(Stored data entries)
=== Begin Enclosure ===

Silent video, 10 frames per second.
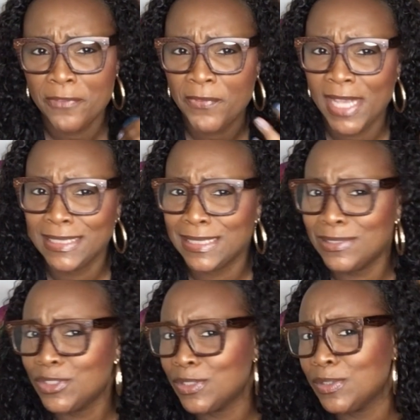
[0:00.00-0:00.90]
face and
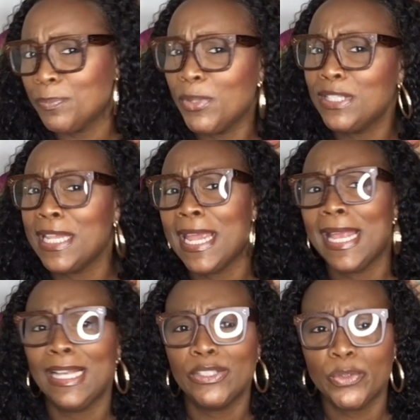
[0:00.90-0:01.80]
pulling their
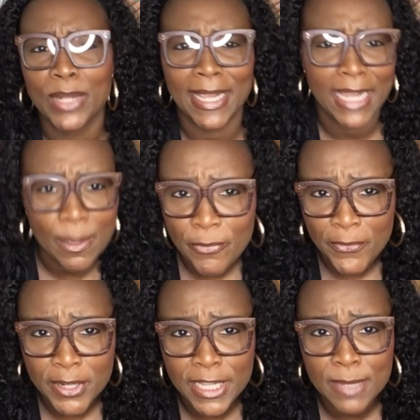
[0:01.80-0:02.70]
hands through their hair
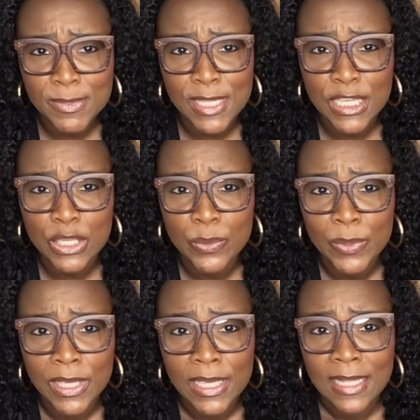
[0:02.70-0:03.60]
before they come see you.
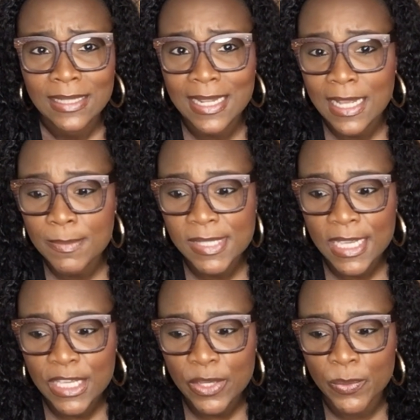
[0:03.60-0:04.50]
Then they come see
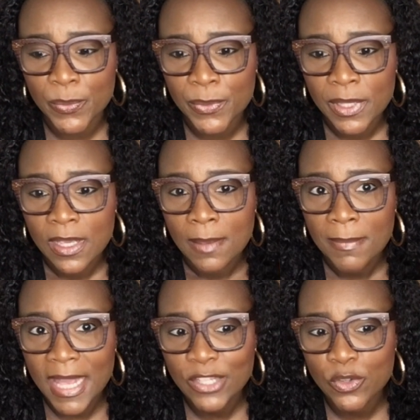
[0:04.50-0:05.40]
you.
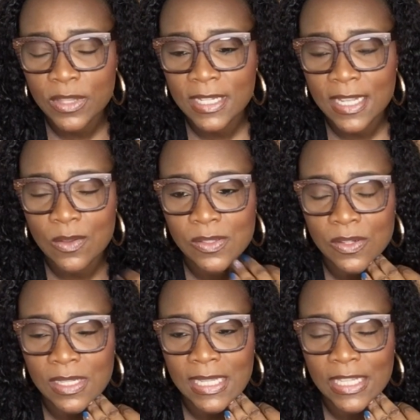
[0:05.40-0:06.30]
Make sure the nails are
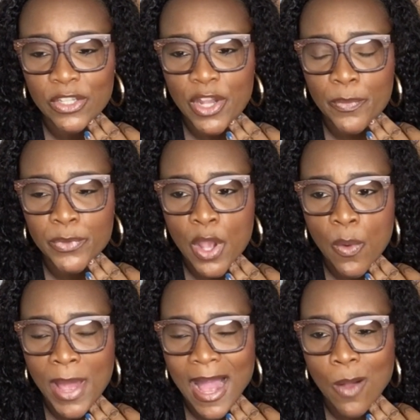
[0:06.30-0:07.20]
clean. You don't know
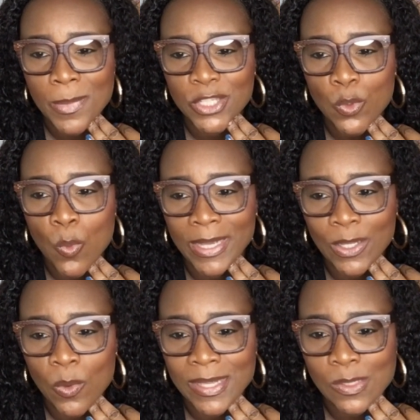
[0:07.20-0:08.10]
how much
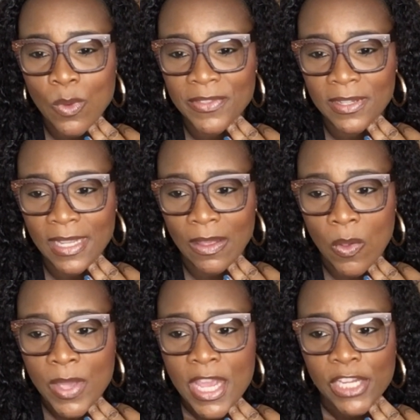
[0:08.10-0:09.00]
oil is on the nail.
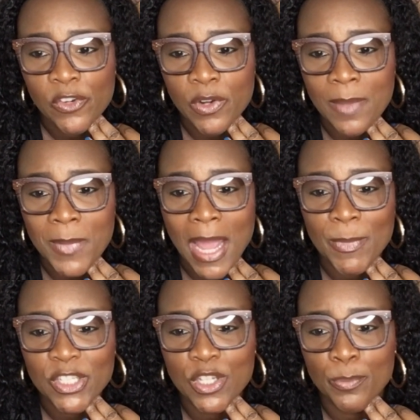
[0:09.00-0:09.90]
You don't know how
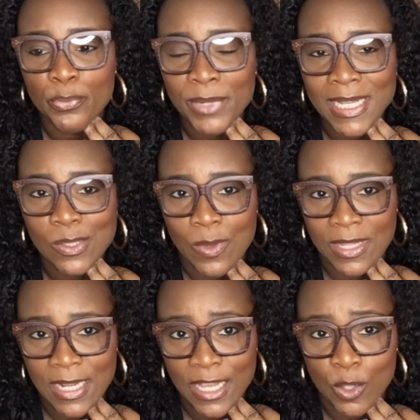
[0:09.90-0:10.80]
much debris is on the
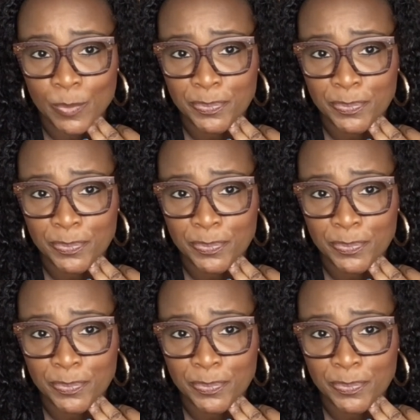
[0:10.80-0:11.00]
nail.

=== End Enclosure ===

• _What is needed_
Only the lines from the one containing "[0:00.90-0:01.80]" through the last line of the data may appear in the answer, each given again exactly and with pictures left out.

• _Answer space_
[0:00.90-0:01.80]
pulling their
[0:01.80-0:02.70]
hands through their hair
[0:02.70-0:03.60]
before they come see you.
[0:03.60-0:04.50]
Then they come see
[0:04.50-0:05.40]
you.
[0:05.40-0:06.30]
Make sure the nails are
[0:06.30-0:07.20]
clean. You don't know
[0:07.20-0:08.10]
how much
[0:08.10-0:09.00]
oil is on the nail.
[0:09.00-0:09.90]
You don't know how
[0:09.90-0:10.80]
much debris is on the
[0:10.80-0:11.00]
nail.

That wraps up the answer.